'''
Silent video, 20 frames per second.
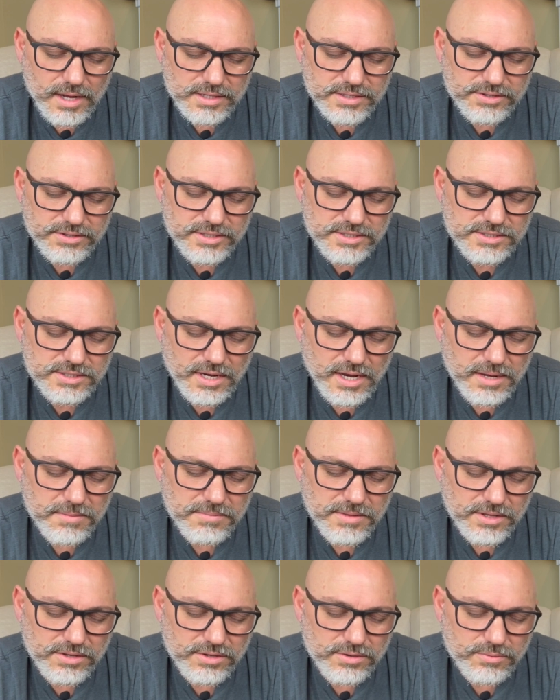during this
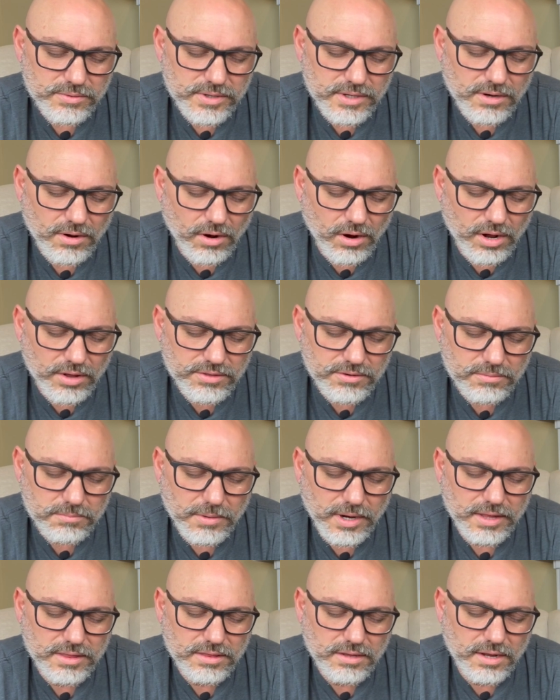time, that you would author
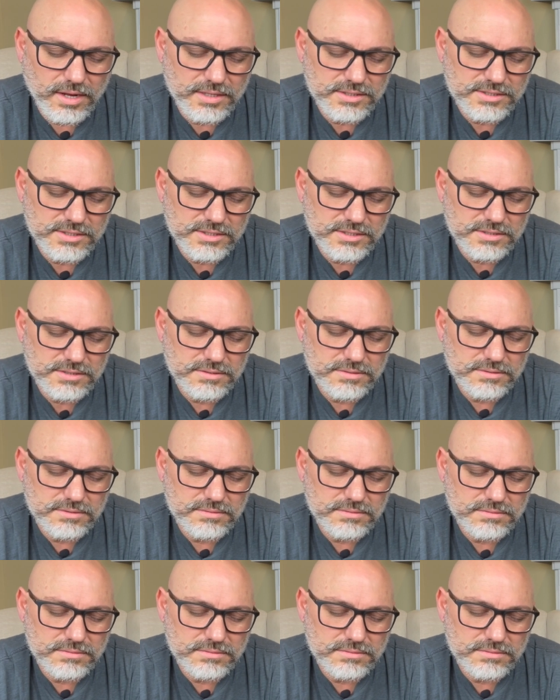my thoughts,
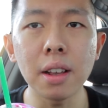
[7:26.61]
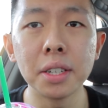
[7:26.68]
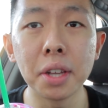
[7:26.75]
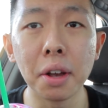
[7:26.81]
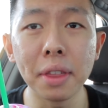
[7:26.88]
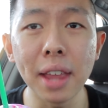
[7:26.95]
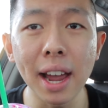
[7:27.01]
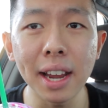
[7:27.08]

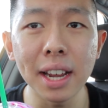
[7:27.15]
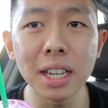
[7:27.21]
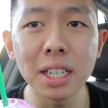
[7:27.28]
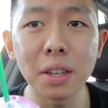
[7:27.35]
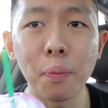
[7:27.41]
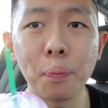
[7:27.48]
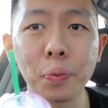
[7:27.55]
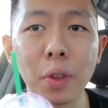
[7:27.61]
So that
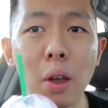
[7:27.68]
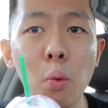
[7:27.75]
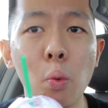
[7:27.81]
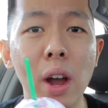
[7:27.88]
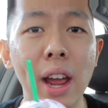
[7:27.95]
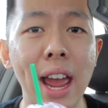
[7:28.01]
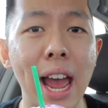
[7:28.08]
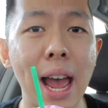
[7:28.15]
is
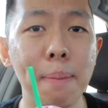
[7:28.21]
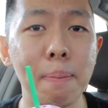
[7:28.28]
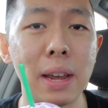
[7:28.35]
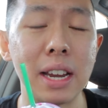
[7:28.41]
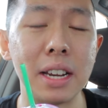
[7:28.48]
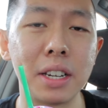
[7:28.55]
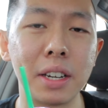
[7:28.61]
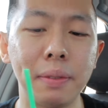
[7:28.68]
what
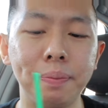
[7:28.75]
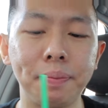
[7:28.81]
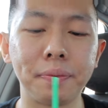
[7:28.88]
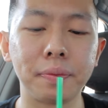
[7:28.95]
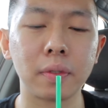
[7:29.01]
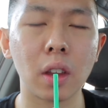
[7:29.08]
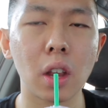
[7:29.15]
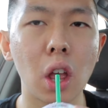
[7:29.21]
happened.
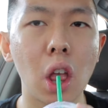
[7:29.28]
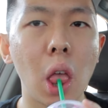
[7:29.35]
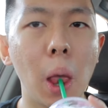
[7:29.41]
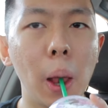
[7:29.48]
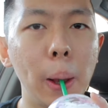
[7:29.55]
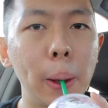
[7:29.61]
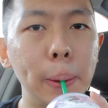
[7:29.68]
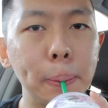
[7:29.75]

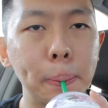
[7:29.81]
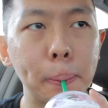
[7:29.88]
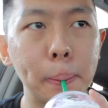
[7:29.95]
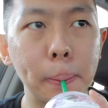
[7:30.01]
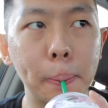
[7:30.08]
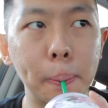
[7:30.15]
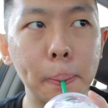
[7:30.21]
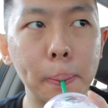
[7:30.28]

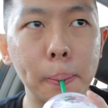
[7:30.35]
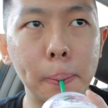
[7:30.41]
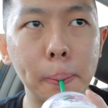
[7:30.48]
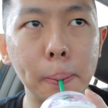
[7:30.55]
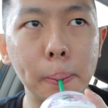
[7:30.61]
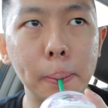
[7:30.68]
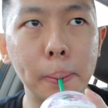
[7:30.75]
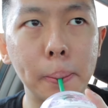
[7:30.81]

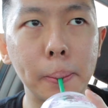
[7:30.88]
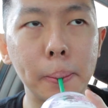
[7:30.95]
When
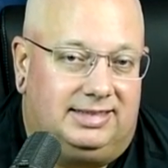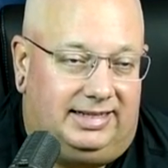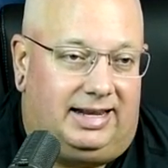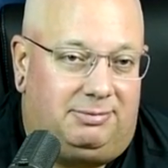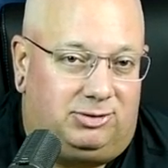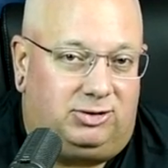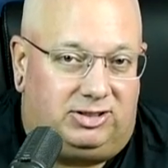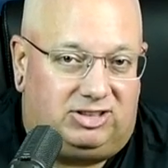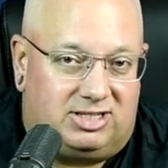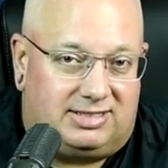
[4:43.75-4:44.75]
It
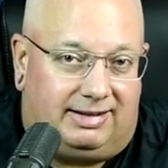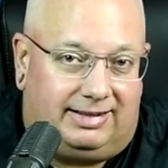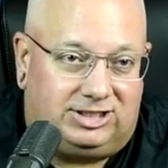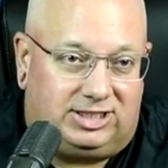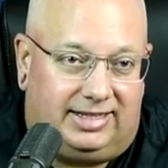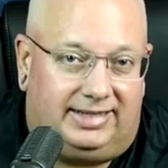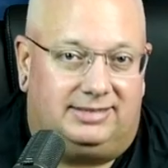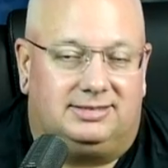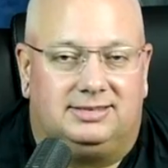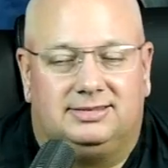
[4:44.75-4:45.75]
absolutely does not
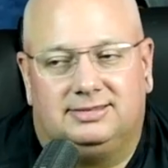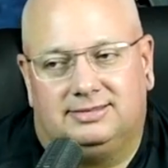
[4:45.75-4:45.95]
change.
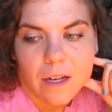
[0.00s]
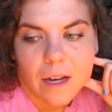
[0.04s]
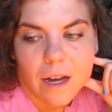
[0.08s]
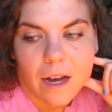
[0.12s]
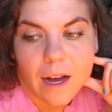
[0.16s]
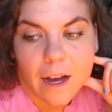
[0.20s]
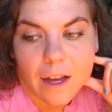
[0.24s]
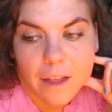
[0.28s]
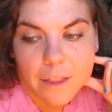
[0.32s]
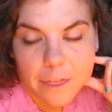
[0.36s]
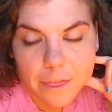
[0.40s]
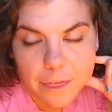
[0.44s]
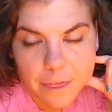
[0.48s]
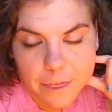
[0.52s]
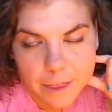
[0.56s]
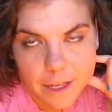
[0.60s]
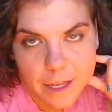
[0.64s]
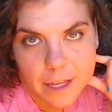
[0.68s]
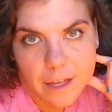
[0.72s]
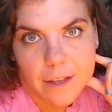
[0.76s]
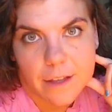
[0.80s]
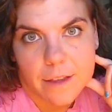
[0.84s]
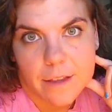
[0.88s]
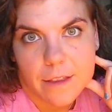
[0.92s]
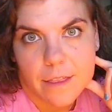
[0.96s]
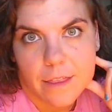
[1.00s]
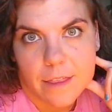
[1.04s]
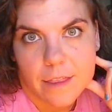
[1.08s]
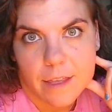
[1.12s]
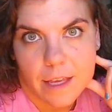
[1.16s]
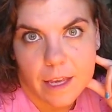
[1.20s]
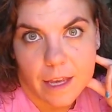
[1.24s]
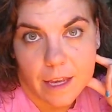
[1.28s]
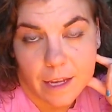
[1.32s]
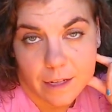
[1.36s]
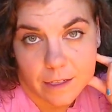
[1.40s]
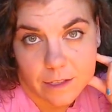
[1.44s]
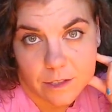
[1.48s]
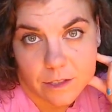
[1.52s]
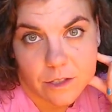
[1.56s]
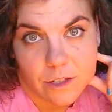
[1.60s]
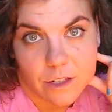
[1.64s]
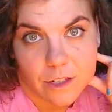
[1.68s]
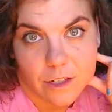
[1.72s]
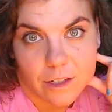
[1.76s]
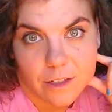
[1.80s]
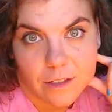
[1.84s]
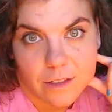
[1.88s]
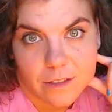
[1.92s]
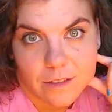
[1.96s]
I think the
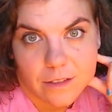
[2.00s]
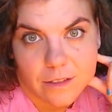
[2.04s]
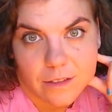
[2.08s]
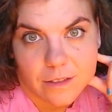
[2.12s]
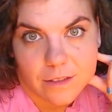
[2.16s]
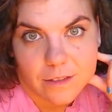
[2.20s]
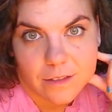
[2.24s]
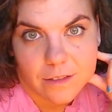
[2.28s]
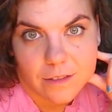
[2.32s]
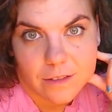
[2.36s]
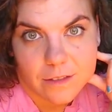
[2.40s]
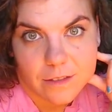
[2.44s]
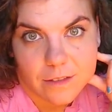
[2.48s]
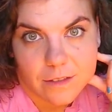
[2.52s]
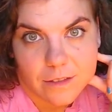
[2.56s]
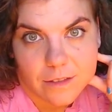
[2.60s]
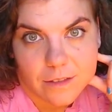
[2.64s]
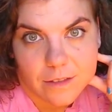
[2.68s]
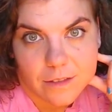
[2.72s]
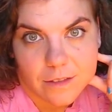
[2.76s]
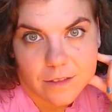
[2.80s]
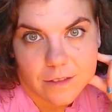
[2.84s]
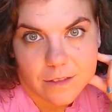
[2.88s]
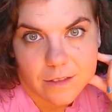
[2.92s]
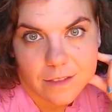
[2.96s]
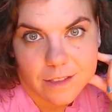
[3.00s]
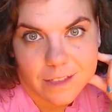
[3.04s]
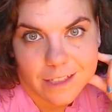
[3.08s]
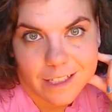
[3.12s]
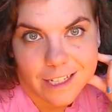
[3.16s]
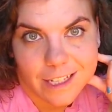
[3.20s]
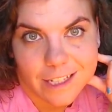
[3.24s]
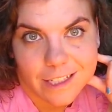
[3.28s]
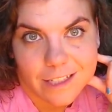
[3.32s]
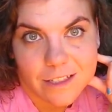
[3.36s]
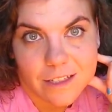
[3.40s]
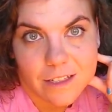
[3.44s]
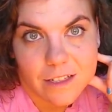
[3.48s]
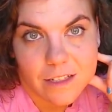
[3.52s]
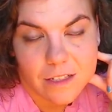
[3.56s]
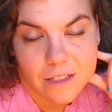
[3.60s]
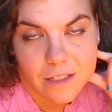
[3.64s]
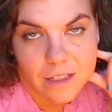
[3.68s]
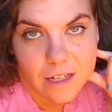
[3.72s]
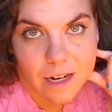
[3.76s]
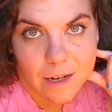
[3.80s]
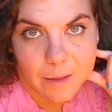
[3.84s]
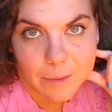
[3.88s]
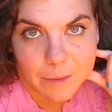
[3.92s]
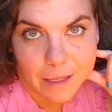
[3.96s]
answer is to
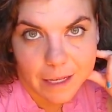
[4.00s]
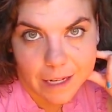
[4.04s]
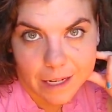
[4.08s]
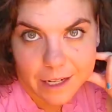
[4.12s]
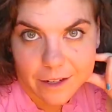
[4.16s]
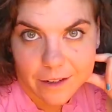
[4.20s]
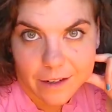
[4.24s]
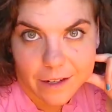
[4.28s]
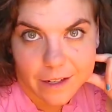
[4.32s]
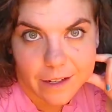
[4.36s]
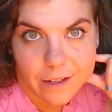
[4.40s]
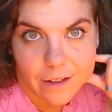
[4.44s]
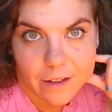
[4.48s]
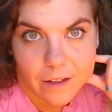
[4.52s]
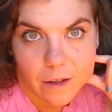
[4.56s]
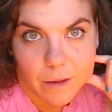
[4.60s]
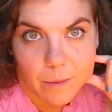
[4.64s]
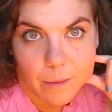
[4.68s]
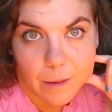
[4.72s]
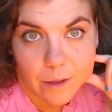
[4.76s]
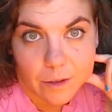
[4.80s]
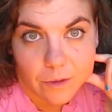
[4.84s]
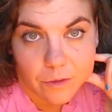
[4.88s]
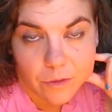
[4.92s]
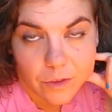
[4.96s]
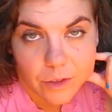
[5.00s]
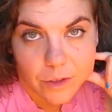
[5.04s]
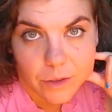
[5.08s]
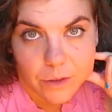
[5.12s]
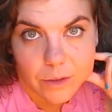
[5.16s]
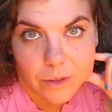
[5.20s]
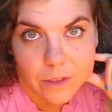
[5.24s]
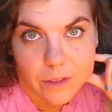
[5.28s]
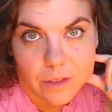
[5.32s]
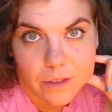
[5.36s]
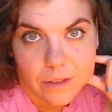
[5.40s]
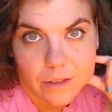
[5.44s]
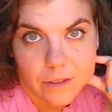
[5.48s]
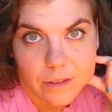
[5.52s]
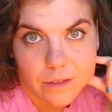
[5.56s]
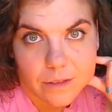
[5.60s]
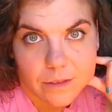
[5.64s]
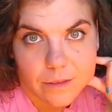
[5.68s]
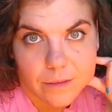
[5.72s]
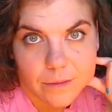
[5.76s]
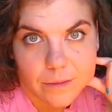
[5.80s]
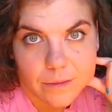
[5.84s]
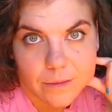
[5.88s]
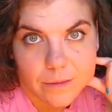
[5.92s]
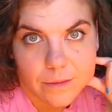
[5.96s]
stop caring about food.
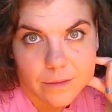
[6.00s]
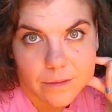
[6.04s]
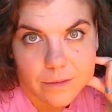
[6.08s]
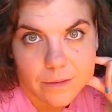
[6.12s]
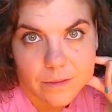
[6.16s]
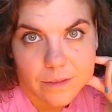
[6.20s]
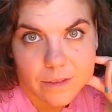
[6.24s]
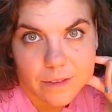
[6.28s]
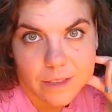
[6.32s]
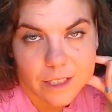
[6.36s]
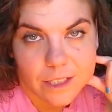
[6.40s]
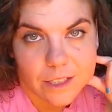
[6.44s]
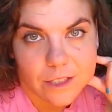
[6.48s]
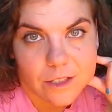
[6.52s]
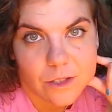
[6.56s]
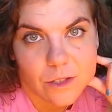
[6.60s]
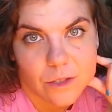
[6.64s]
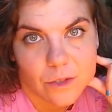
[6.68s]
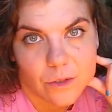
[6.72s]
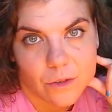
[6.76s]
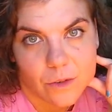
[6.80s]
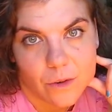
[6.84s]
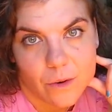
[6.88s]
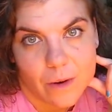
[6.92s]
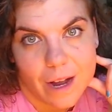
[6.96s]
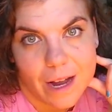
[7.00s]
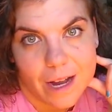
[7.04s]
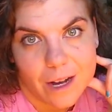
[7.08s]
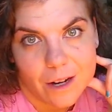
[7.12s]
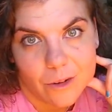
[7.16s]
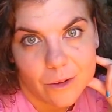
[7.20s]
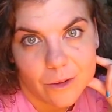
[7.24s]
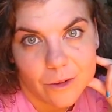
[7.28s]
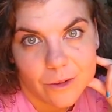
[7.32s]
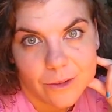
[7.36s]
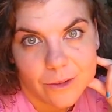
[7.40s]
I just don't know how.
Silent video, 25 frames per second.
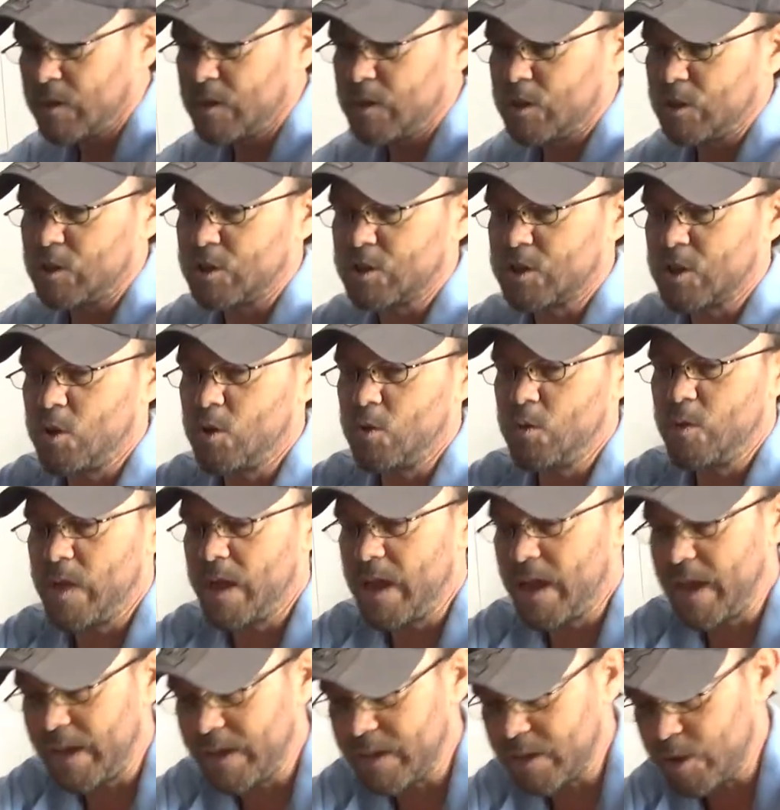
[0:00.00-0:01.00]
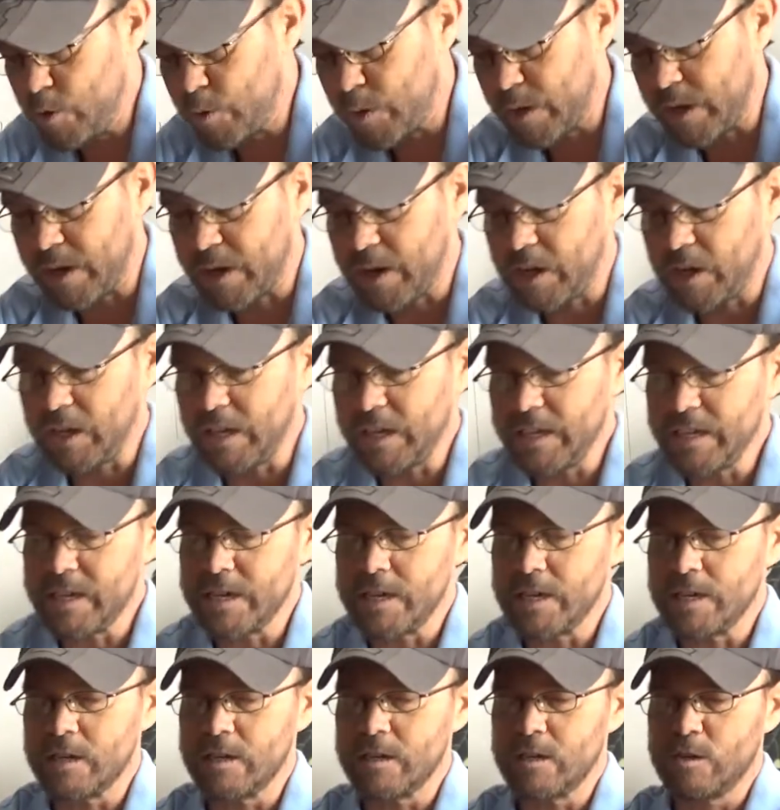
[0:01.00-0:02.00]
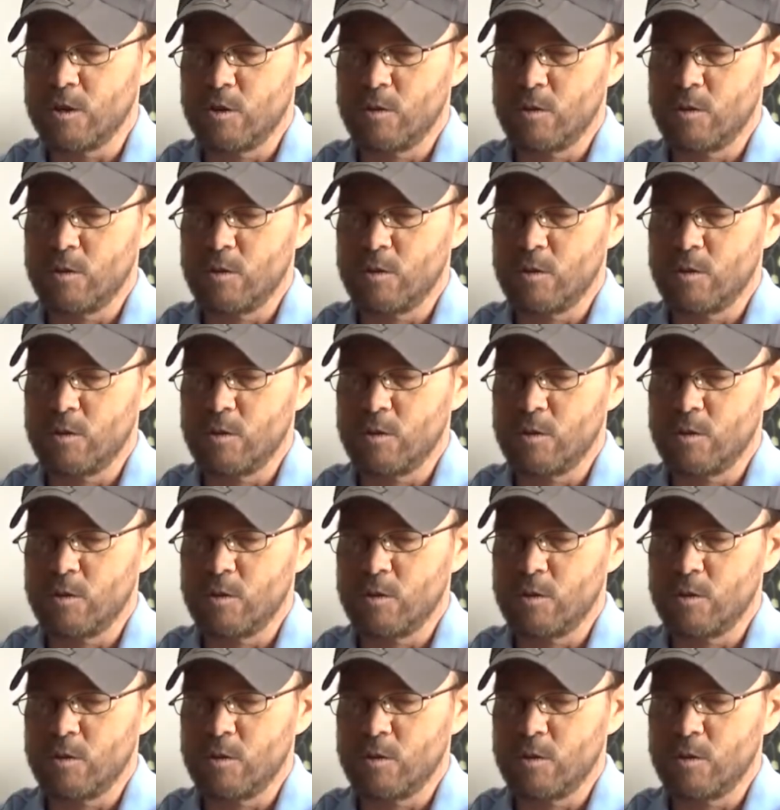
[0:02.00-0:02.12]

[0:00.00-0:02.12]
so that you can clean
'''
Each line of the material goes into your copy unchanged, but no picture does.

Silent video, 20 frames per second.
during this
time, that you would author
my thoughts,
[7:26.61]
[7:26.68]
[7:26.75]
[7:26.81]
[7:26.88]
[7:26.95]
[7:27.01]
[7:27.08]

[7:27.15]
[7:27.21]
[7:27.28]
[7:27.35]
[7:27.41]
[7:27.48]
[7:27.55]
[7:27.61]
So that
[7:27.68]
[7:27.75]
[7:27.81]
[7:27.88]
[7:27.95]
[7:28.01]
[7:28.08]
[7:28.15]
is
[7:28.21]
[7:28.28]
[7:28.35]
[7:28.41]
[7:28.48]
[7:28.55]
[7:28.61]
[7:28.68]
what
[7:28.75]
[7:28.81]
[7:28.88]
[7:28.95]
[7:29.01]
[7:29.08]
[7:29.15]
[7:29.21]
happened.
[7:29.28]
[7:29.35]
[7:29.41]
[7:29.48]
[7:29.55]
[7:29.61]
[7:29.68]
[7:29.75]

[7:29.81]
[7:29.88]
[7:29.95]
[7:30.01]
[7:30.08]
[7:30.15]
[7:30.21]
[7:30.28]

[7:30.35]
[7:30.41]
[7:30.48]
[7:30.55]
[7:30.61]
[7:30.68]
[7:30.75]
[7:30.81]

[7:30.88]
[7:30.95]
When
[4:43.75-4:44.75]
It
[4:44.75-4:45.75]
absolutely does not
[4:45.75-4:45.95]
change.
[0.00s]
[0.04s]
[0.08s]
[0.12s]
[0.16s]
[0.20s]
[0.24s]
[0.28s]
[0.32s]
[0.36s]
[0.40s]
[0.44s]
[0.48s]
[0.52s]
[0.56s]
[0.60s]
[0.64s]
[0.68s]
[0.72s]
[0.76s]
[0.80s]
[0.84s]
[0.88s]
[0.92s]
[0.96s]
[1.00s]
[1.04s]
[1.08s]
[1.12s]
[1.16s]
[1.20s]
[1.24s]
[1.28s]
[1.32s]
[1.36s]
[1.40s]
[1.44s]
[1.48s]
[1.52s]
[1.56s]
[1.60s]
[1.64s]
[1.68s]
[1.72s]
[1.76s]
[1.80s]
[1.84s]
[1.88s]
[1.92s]
[1.96s]
I think the
[2.00s]
[2.04s]
[2.08s]
[2.12s]
[2.16s]
[2.20s]
[2.24s]
[2.28s]
[2.32s]
[2.36s]
[2.40s]
[2.44s]
[2.48s]
[2.52s]
[2.56s]
[2.60s]
[2.64s]
[2.68s]
[2.72s]
[2.76s]
[2.80s]
[2.84s]
[2.88s]
[2.92s]
[2.96s]
[3.00s]
[3.04s]
[3.08s]
[3.12s]
[3.16s]
[3.20s]
[3.24s]
[3.28s]
[3.32s]
[3.36s]
[3.40s]
[3.44s]
[3.48s]
[3.52s]
[3.56s]
[3.60s]
[3.64s]
[3.68s]
[3.72s]
[3.76s]
[3.80s]
[3.84s]
[3.88s]
[3.92s]
[3.96s]
answer is to
[4.00s]
[4.04s]
[4.08s]
[4.12s]
[4.16s]
[4.20s]
[4.24s]
[4.28s]
[4.32s]
[4.36s]
[4.40s]
[4.44s]
[4.48s]
[4.52s]
[4.56s]
[4.60s]
[4.64s]
[4.68s]
[4.72s]
[4.76s]
[4.80s]
[4.84s]
[4.88s]
[4.92s]
[4.96s]
[5.00s]
[5.04s]
[5.08s]
[5.12s]
[5.16s]
[5.20s]
[5.24s]
[5.28s]
[5.32s]
[5.36s]
[5.40s]
[5.44s]
[5.48s]
[5.52s]
[5.56s]
[5.60s]
[5.64s]
[5.68s]
[5.72s]
[5.76s]
[5.80s]
[5.84s]
[5.88s]
[5.92s]
[5.96s]
stop caring about food.
[6.00s]
[6.04s]
[6.08s]
[6.12s]
[6.16s]
[6.20s]
[6.24s]
[6.28s]
[6.32s]
[6.36s]
[6.40s]
[6.44s]
[6.48s]
[6.52s]
[6.56s]
[6.60s]
[6.64s]
[6.68s]
[6.72s]
[6.76s]
[6.80s]
[6.84s]
[6.88s]
[6.92s]
[6.96s]
[7.00s]
[7.04s]
[7.08s]
[7.12s]
[7.16s]
[7.20s]
[7.24s]
[7.28s]
[7.32s]
[7.36s]
[7.40s]
I just don't know how.
Silent video, 25 frames per second.
[0:00.00-0:01.00]
[0:01.00-0:02.00]
[0:02.00-0:02.12]

[0:00.00-0:02.12]
so that you can clean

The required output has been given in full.